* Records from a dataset
————————

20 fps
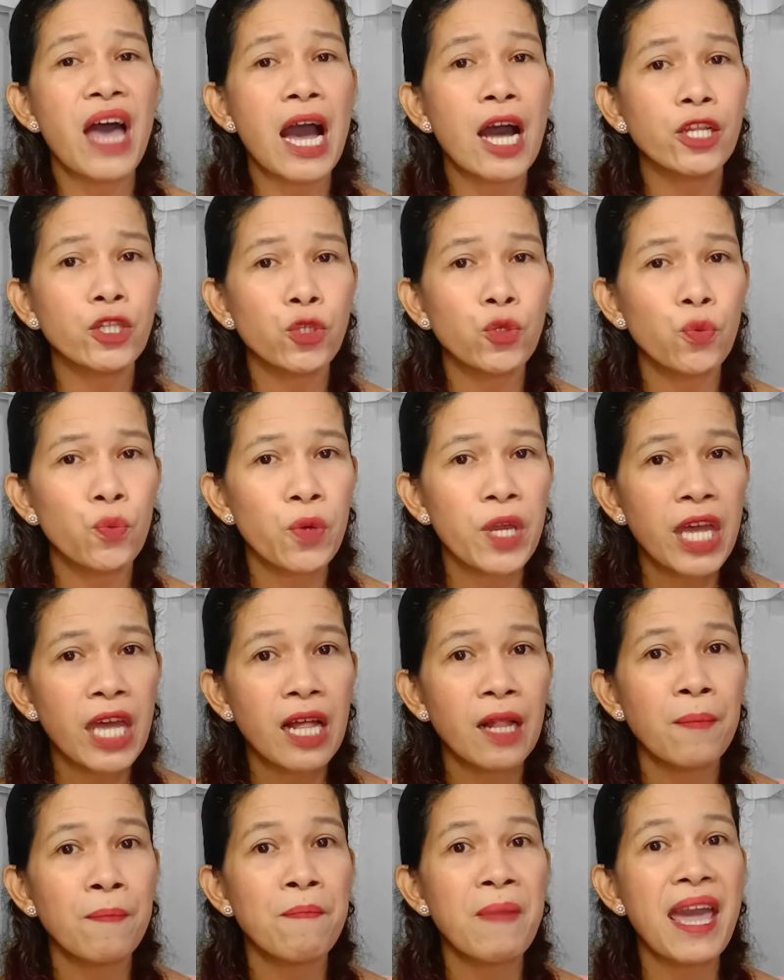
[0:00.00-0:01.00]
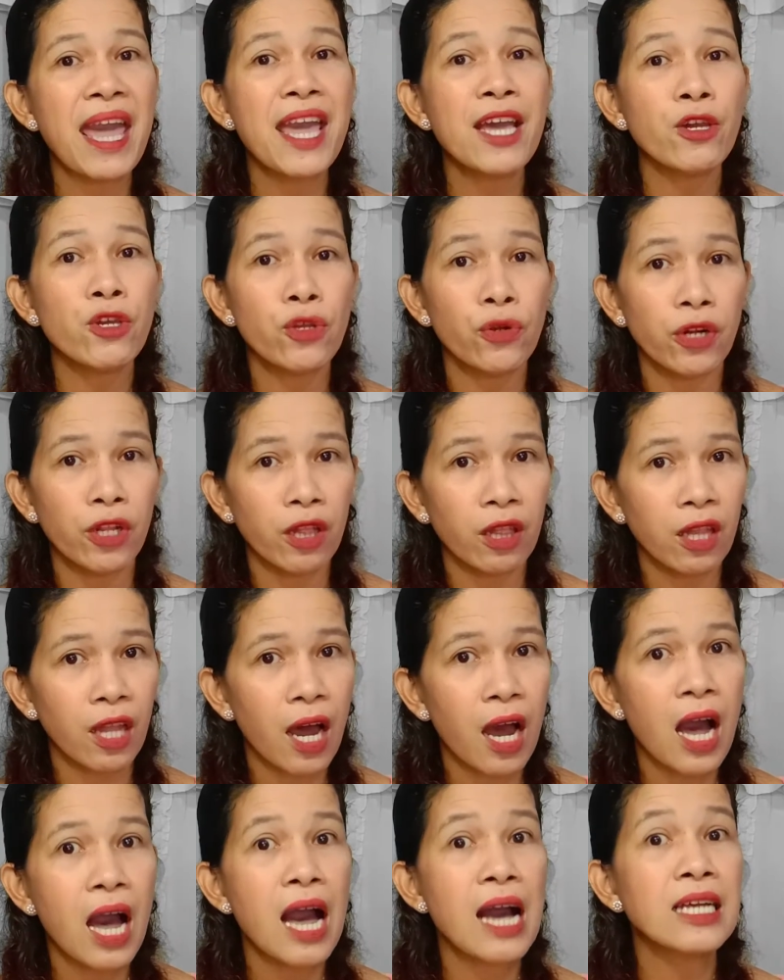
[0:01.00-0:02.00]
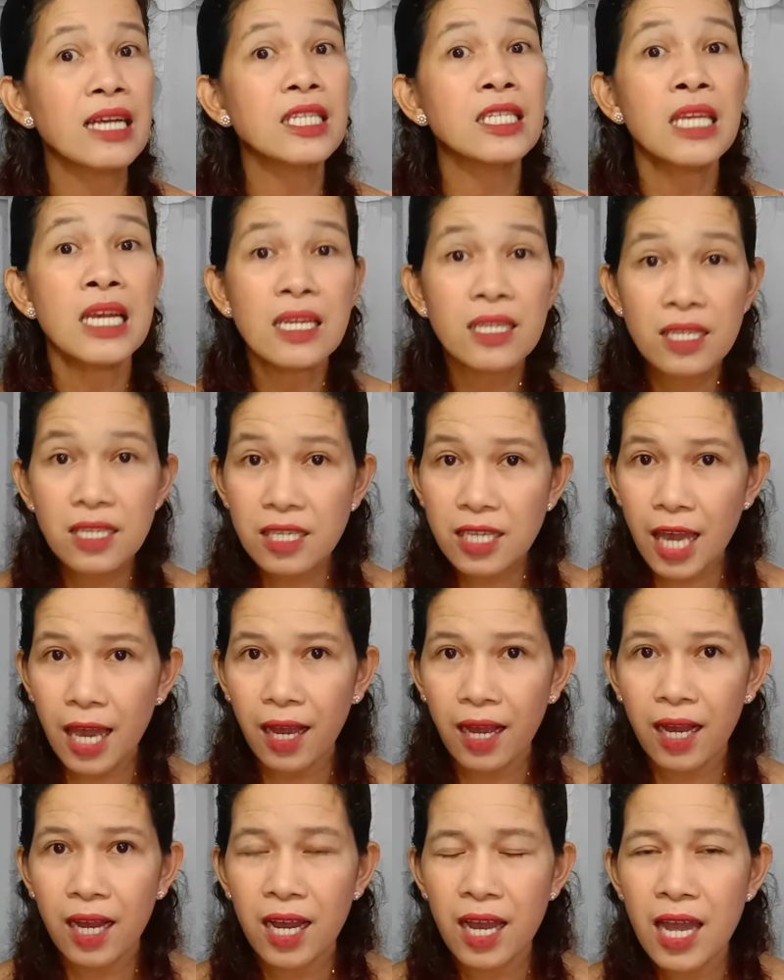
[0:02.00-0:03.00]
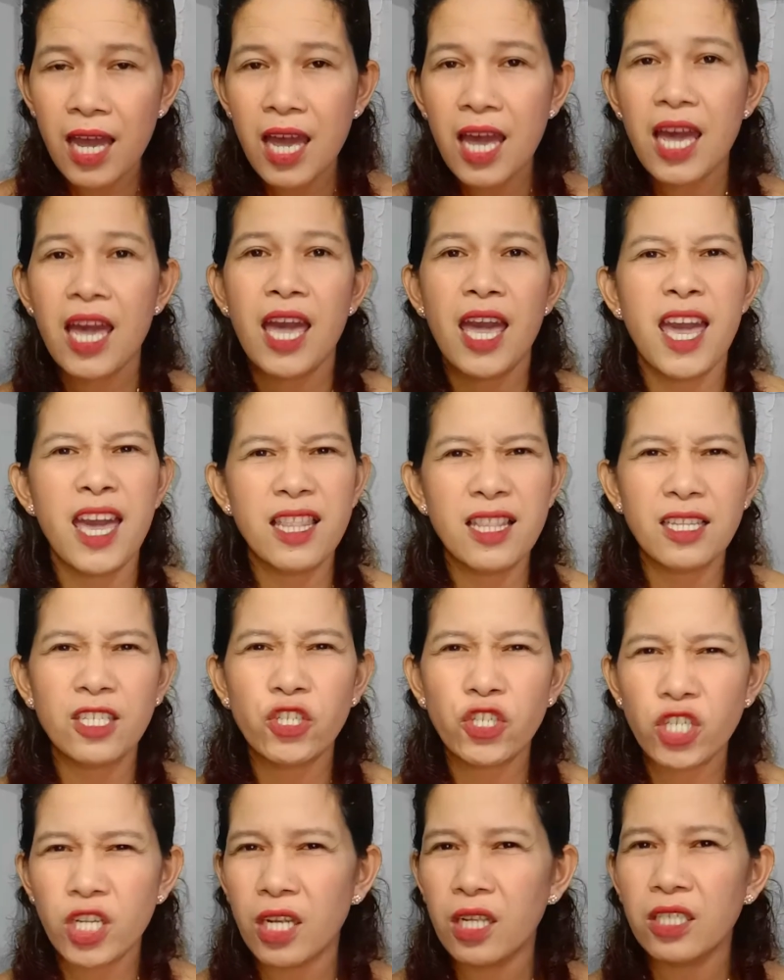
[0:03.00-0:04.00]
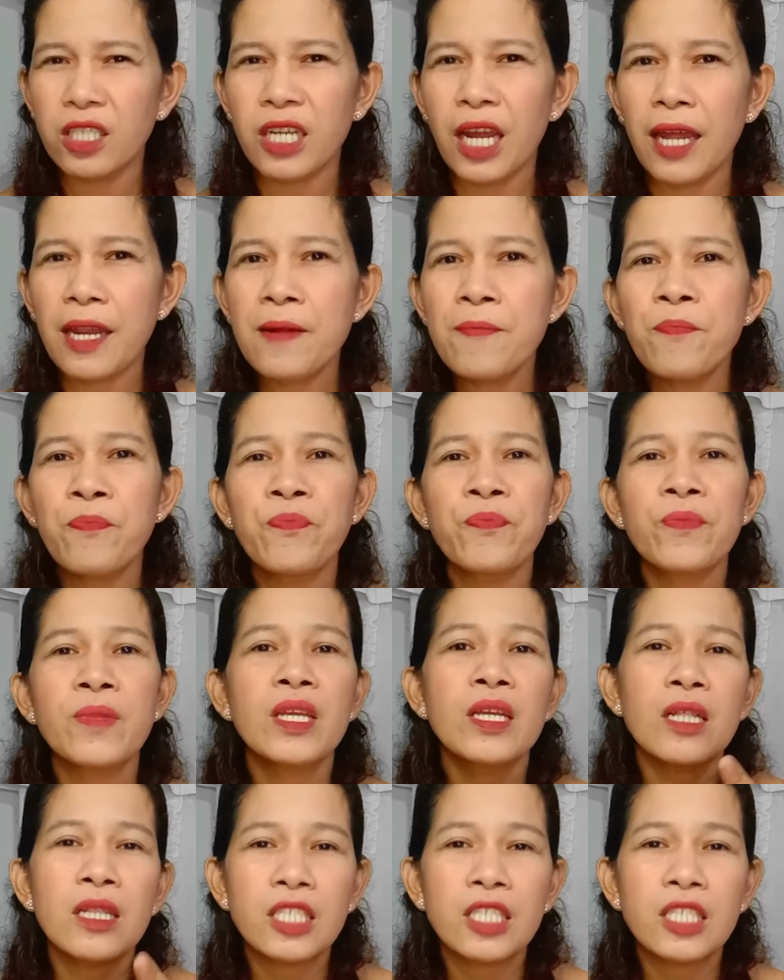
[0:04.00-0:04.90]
that will make your lungs sick. And children,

————————

* EXERCISE GOAL
Your task is to return every entry exactly as it was written, with the pictures removed.

* OUTPUT FOR THIS EXERCISE
20 fps
[0:00.00-0:01.00]
[0:01.00-0:02.00]
[0:02.00-0:03.00]
[0:03.00-0:04.00]
[0:04.00-0:04.90]
that will make your lungs sick. And children,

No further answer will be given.